• _Records to use_

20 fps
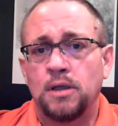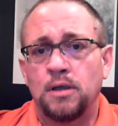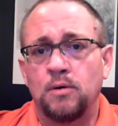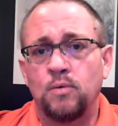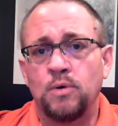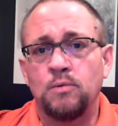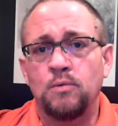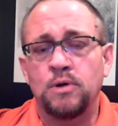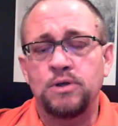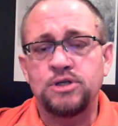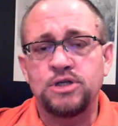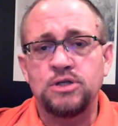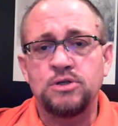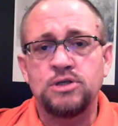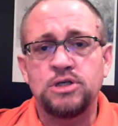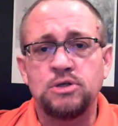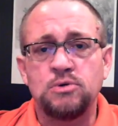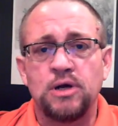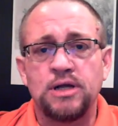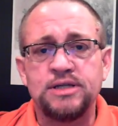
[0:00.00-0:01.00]
we want you
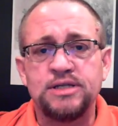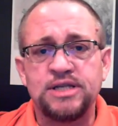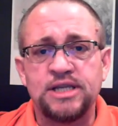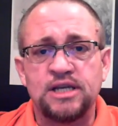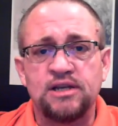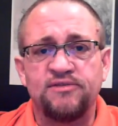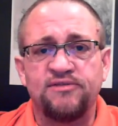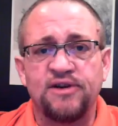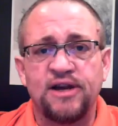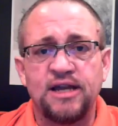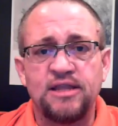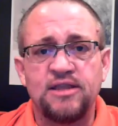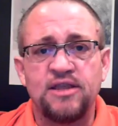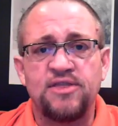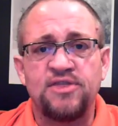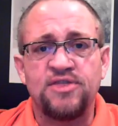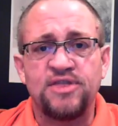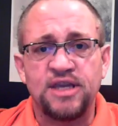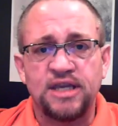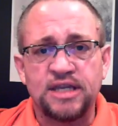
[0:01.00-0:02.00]
to identify the
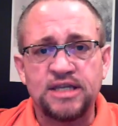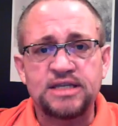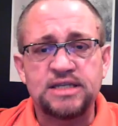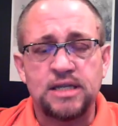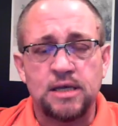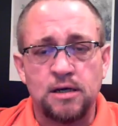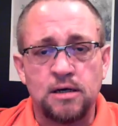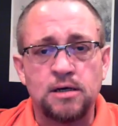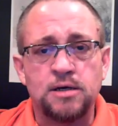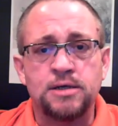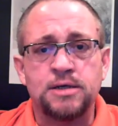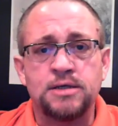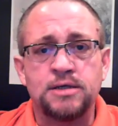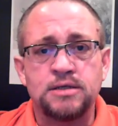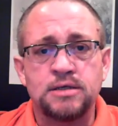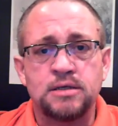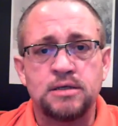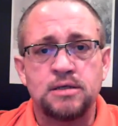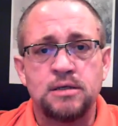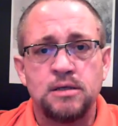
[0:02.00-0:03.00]
thickest
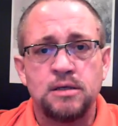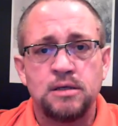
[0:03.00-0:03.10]
areas.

• _Exercise prompt_
With the pictures omitted, the entries are to be transcribed in full, exactly as they appear.

• _Exercise response_
20 fps
[0:00.00-0:01.00]
we want you
[0:01.00-0:02.00]
to identify the
[0:02.00-0:03.00]
thickest
[0:03.00-0:03.10]
areas.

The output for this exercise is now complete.